== Segment start ==

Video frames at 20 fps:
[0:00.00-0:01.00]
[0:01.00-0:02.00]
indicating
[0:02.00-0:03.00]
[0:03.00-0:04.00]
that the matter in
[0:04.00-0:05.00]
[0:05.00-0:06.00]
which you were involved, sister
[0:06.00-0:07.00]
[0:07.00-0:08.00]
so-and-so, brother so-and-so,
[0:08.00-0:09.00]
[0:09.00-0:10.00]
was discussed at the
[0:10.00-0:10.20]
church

== Segment end ==

◆ WORK ORDER
All of the data must be returned exactly.

◆ RESULT FOR THIS TASK
Video frames at 20 fps:
[0:00.00-0:01.00]
[0:01.00-0:02.00]
indicating
[0:02.00-0:03.00]
[0:03.00-0:04.00]
that the matter in
[0:04.00-0:05.00]
[0:05.00-0:06.00]
which you were involved, sister
[0:06.00-0:07.00]
[0:07.00-0:08.00]
so-and-so, brother so-and-so,
[0:08.00-0:09.00]
[0:09.00-0:10.00]
was discussed at the
[0:10.00-0:10.20]
church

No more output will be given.